Тем не менее в межцерковных отношениях на Востоке были достигнуты некоторые непосредственные результаты. Все главные кафедры Востока снова вошли в общение друг с другом. Петра Монга признали архиепископом Александрийским, и Акакий Константинопольский формально принял его в общение. Поскольку официальная позиция Константинопольской церкви была, конечно, халкидонской, Петру пришлось написать Акакию: «Во главе всех нас ты объединил Церковь Божию, убедив нас неотразимыми доказательствами, что Святейший и Вселенский собор, состоявшийся в Халкидоне, не сделал ничего противоречащего (Никее) и что он согласился с постановлениями никейских Отцов и подтвердил их»[396]. Это формальное признание Халкидона лидером оппозиции было большим событием, которое, как казалось, оправдывало политику Акакия. Однако в Египте Монг вскоре столкнулся с восстаниями монахов, осудивших его за то, что он вошел в общение с халкидонитами. Некоторые из них формально откололись от своего архиепископа (так называемые апосхисты, или акефалы, то есть «безглавые»). В результате архиепископ анафематствовал Халкидонский собор и «Томос» Льва[397]. Как среди халкидонитов, так и среди монофизитов он по понятным причинам приобрел репутацию лицемера–перебежчика.
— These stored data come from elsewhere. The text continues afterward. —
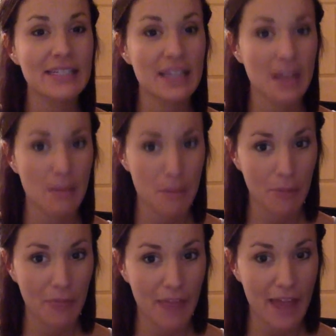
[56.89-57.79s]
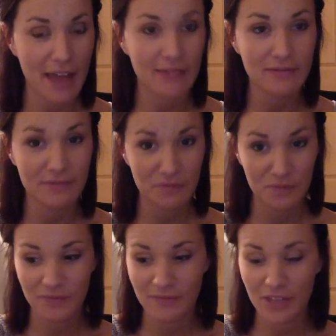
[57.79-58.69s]
to come up with that,
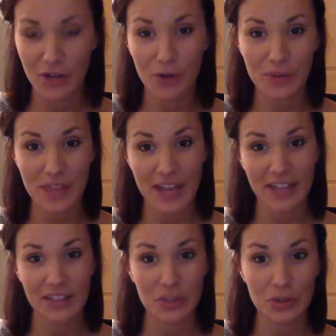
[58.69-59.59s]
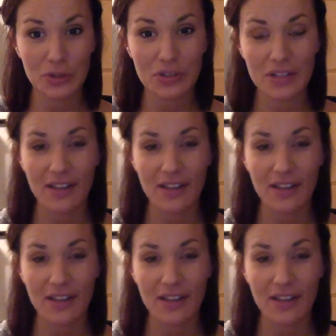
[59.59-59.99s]
with that little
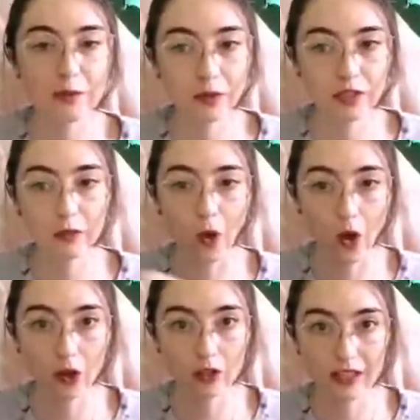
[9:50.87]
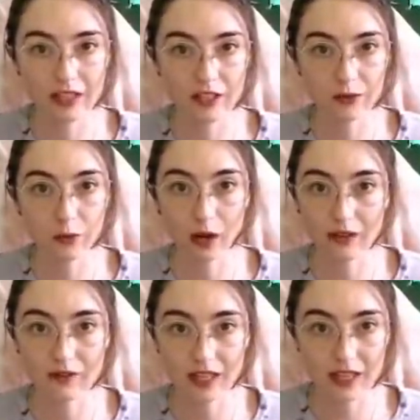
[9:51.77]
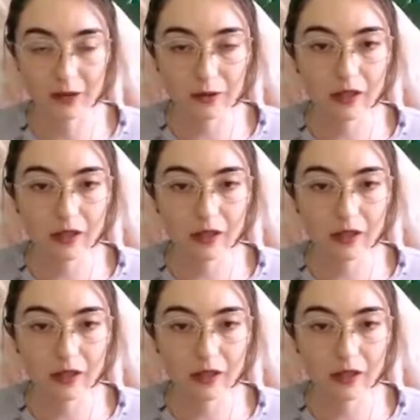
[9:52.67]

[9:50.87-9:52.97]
put them all into one video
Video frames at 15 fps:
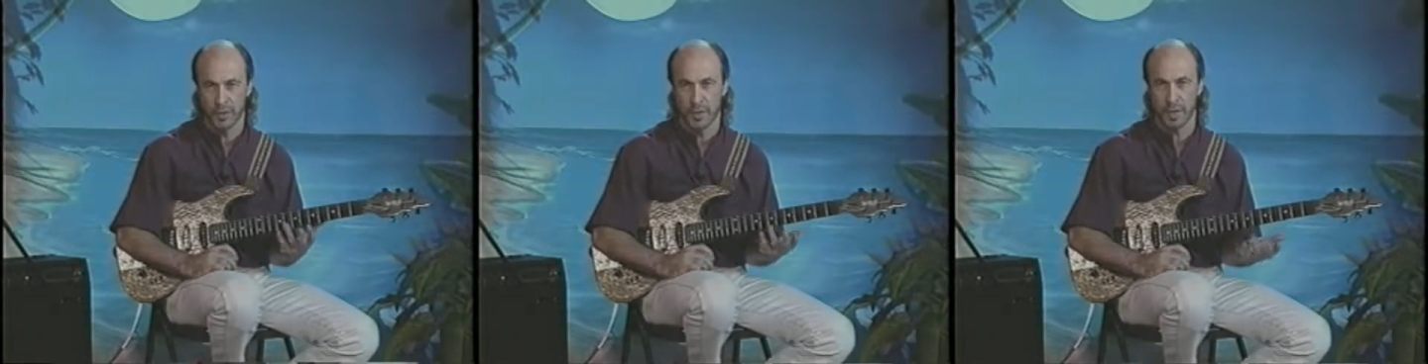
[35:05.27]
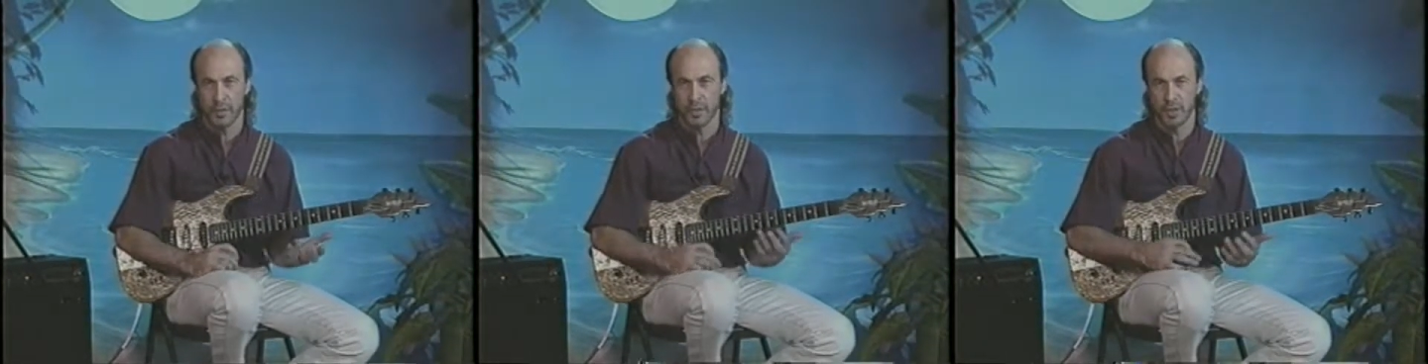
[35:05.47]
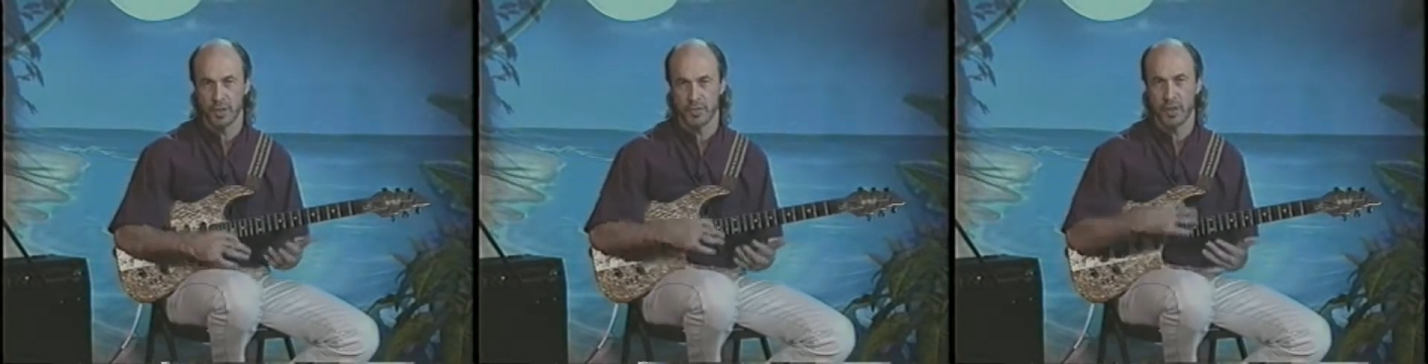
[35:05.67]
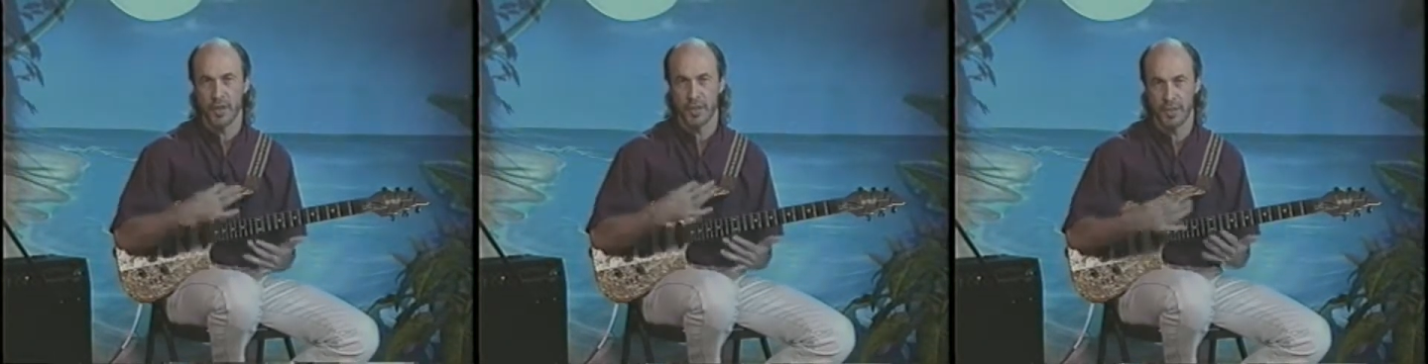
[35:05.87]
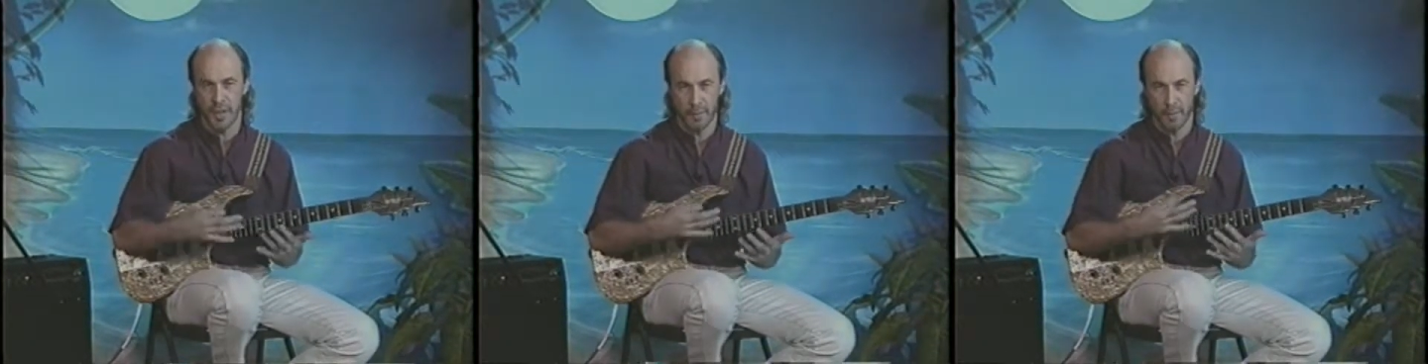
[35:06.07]
I was just trying to
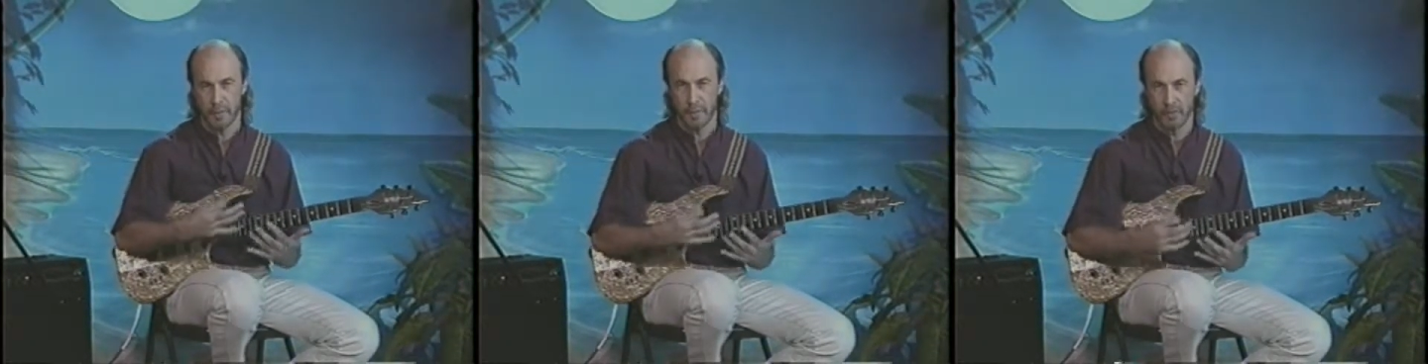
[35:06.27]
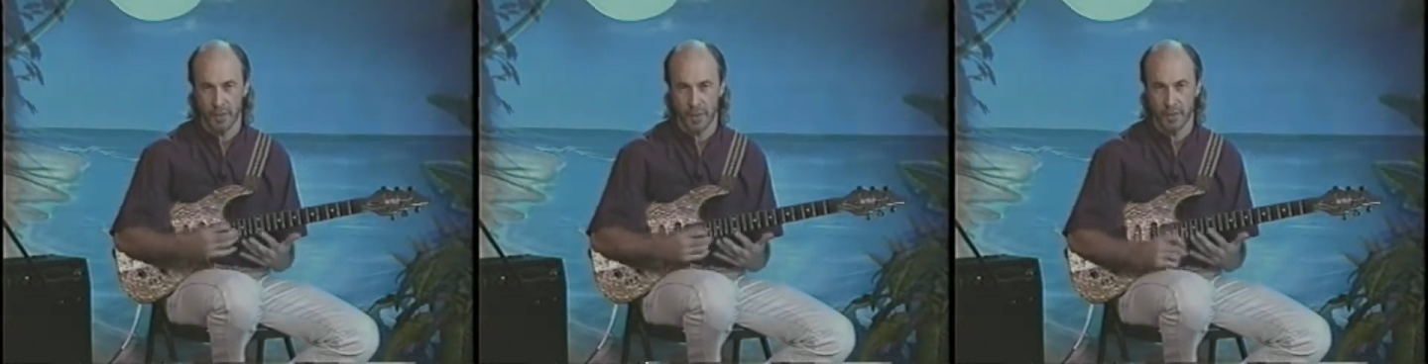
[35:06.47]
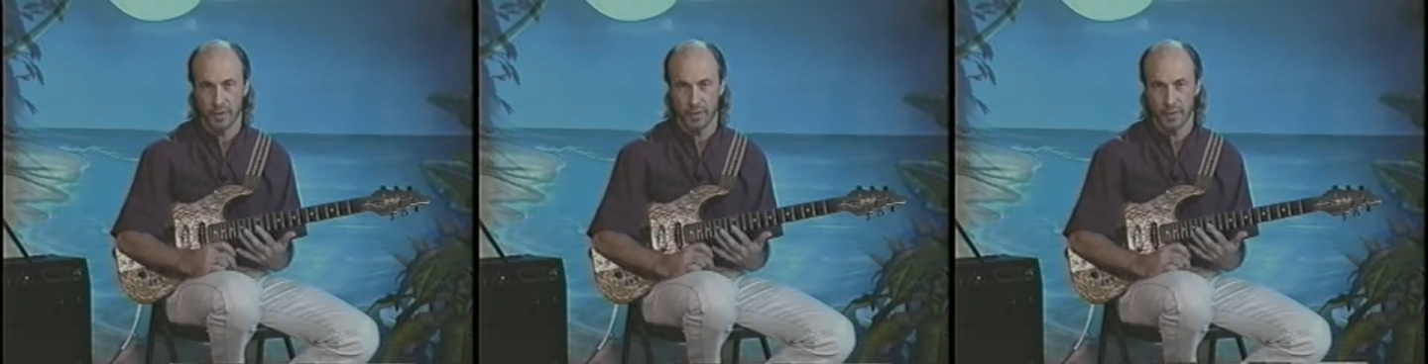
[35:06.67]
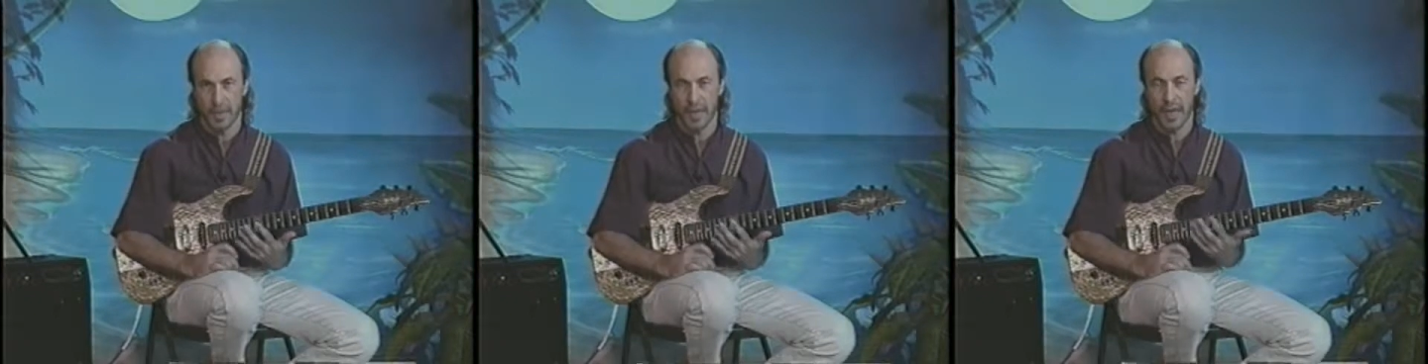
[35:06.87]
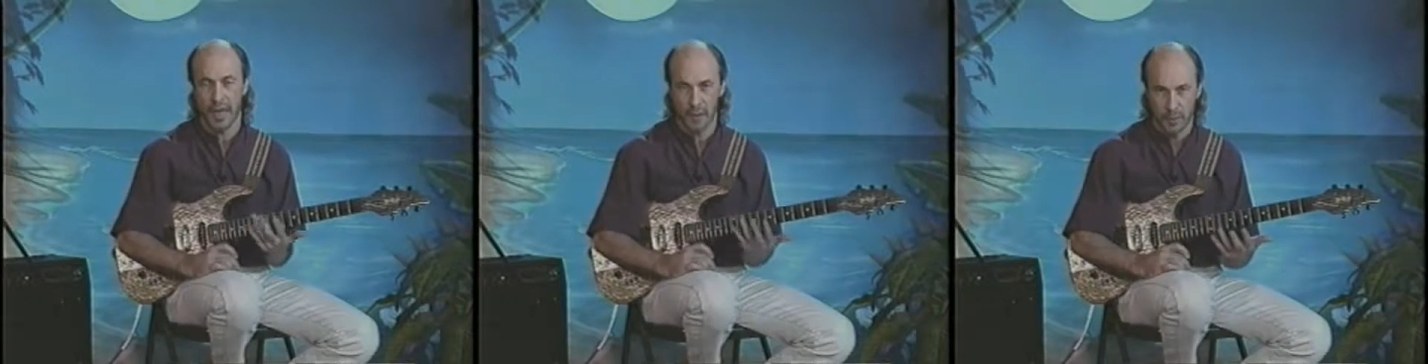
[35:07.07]
demonstrate
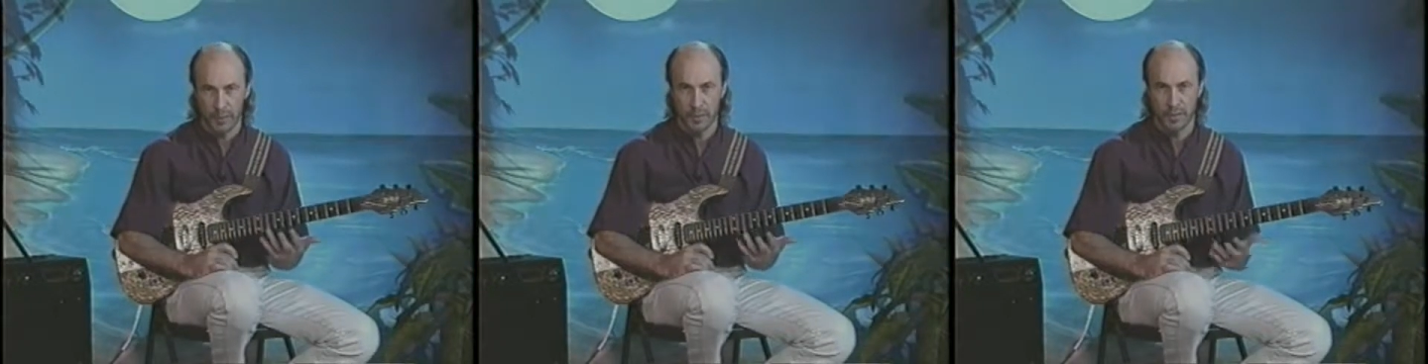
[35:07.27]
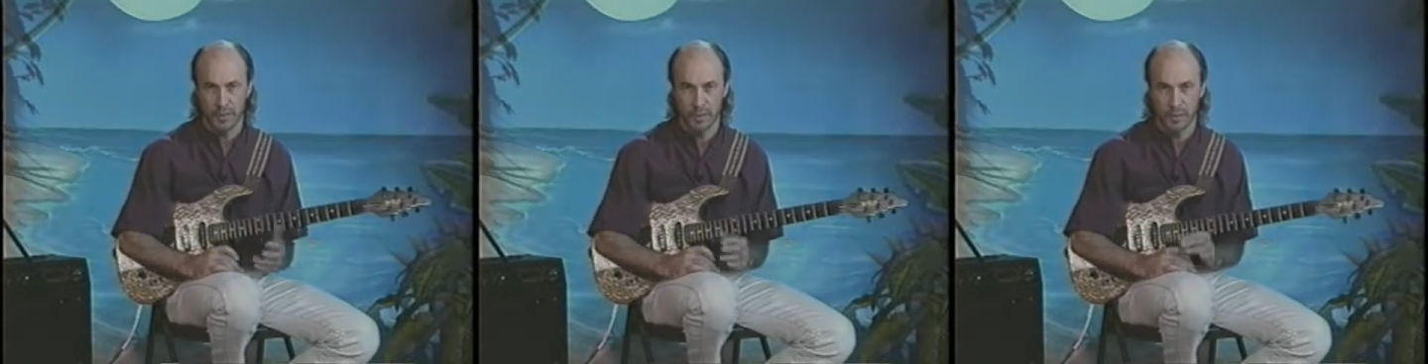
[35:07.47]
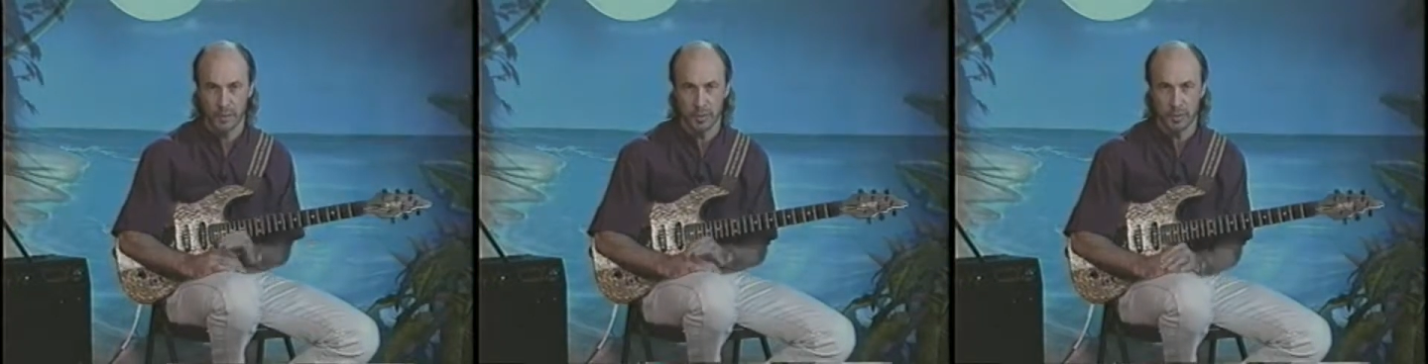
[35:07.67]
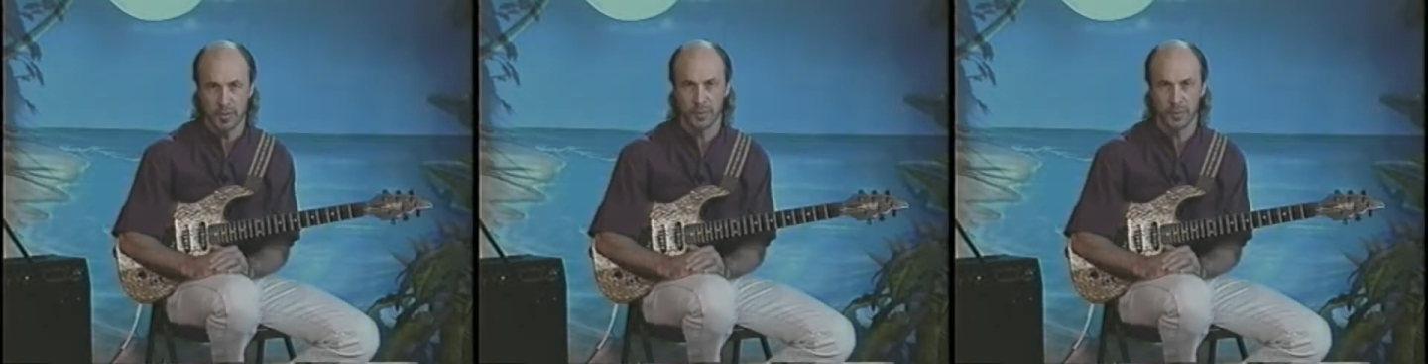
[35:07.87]
how it is used.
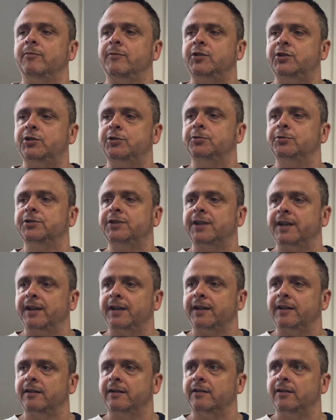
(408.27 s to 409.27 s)

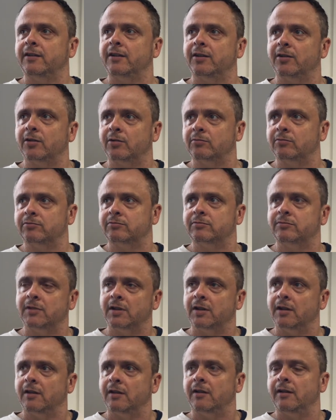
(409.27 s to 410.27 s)
choosing,
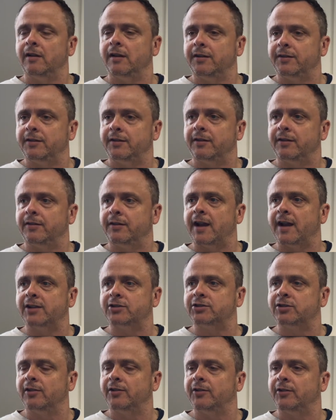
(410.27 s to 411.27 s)

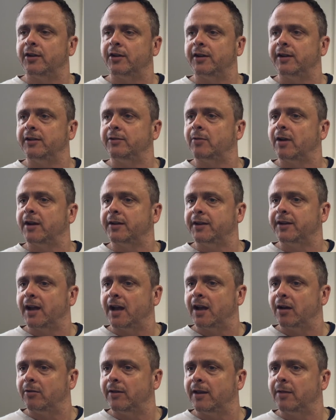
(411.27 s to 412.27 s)
international studies right
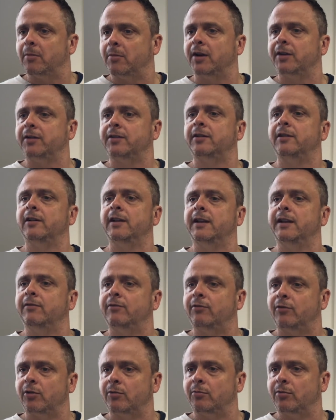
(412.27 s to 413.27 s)
now. They might
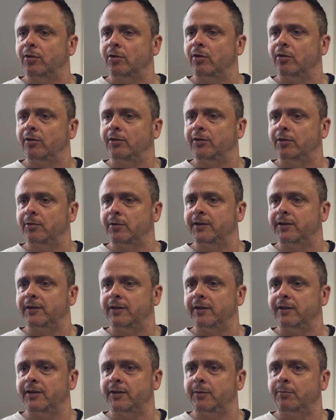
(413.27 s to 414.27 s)
leave for abroad, so
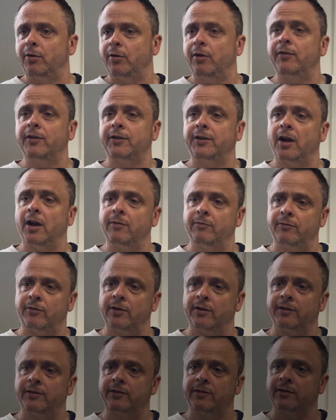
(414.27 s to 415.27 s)
it's a perfect time
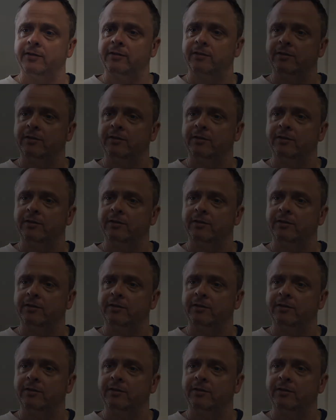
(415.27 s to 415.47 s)
for us.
В Антиохии строгий халкидонит архиепископ Каландион отверг «Энотикон», но вскоре скомпрометировал себя политическим заговором с целью свержения Зинона и был сослан (484). Кафедру снова занял Петр Валяльщик, который не только признал «Энотикон», но стал его усердным распространителем, в частности введя в литургическое употребление Трисвятую Песнь с интерполяциями: «Святый Боже, Снятый Крепкий, Святый Бессмертный, распныйся за ны, помилуй нас». Целью его, конечно, было провозглашение теопасхизма в христологическом кирилловом смысле. К сожалению—и совершенно напрасно—введение этого песнопения Петром Валяльщиком и резкая оппозиция ему в халкидонских кругах способствовали тому, что оно превратилось в монофизитский лозунг.
Даже в Палестине, где Халкидонский собор активно поддерживался монахами, «Энотикон» был принят Мартирием Иерусалимским, и выдающиеся сторонники Халкидонского собора приветствовали объединение Церкви[398].
Историк Евагрий так описывает положение, созданное «Энотиконом»: «В эти дни Халкидонский собор и не провозглашался открыто в святейших церквах, и не отвергался всеми; каждый епископ действовал по своим убеждениям»[399]. Такая ситуация могла бы продолжаться, если бы она отражала подлинное согласие по существу христологии и последовательного толкования церковного Предания. Очевидно, что это было не так. Режим «Энотикона», поддерживавшийся императорами Зиноном (474—491) и Анастасием (491—518), привел к росту монофизитства, которое отвергало двойственность и настаивало на формальном и четком отвержении собора. В течение нескольких десятилетий — при Акакии и его преемниках—Константинопольская церковь была практически единственным восточным центром, противившимся этой тенденции. Парадоксально, но епископы столицы, естественные союзники имперской политики, одни только были в оппозиции к ней. В борьбе за Халкидон их естественными союзниками должны были быть римские папы. Однако отношения между двумя Римами были, к сожалению, разорваны из–за личного дела Акакия.
Дело это, как оно представлялось в Риме, уже описано в предыдущей главе. С 476г. старая имперская столица была под властью остоготов, и папы могли свободно противостоять власти константинопольских императоров.
В начале понтификата папы Феликса III (483—492) в Константинополь приехали римские легаты, требуя справедливости для Иоанна Талайи, незадачливого халкидонского соперника Петра Монга на александрийской кафедре. Они также имели целью поддержать дело халкидонского православия, которое, согласно полученной папой от константинопольских монахов «неусыпающих» информации, было в опасности из–за Акакия. Тем не менее политика «Энотикона» была им разъяснена патриархом. На них произвели сильное впечатление его очевидные халкидонские убеждения и полученная информация о несостоятельности требований Талайи. Вероятно, они, кроме того, были ублажены подарками и получили должное впечатление от престижа «Нового Рима». В результате они торжественно сослужили Литургию с Акакием. Конечно, это было всеми интерпретировано как принятие Римом «Энотикона».
Однако по их возвращении папа Феликс с собором семидесяти семи епископов отменил их решение и низложил Акакия по причине признания им Петра Монга, «рукоположенного еретиками»[400].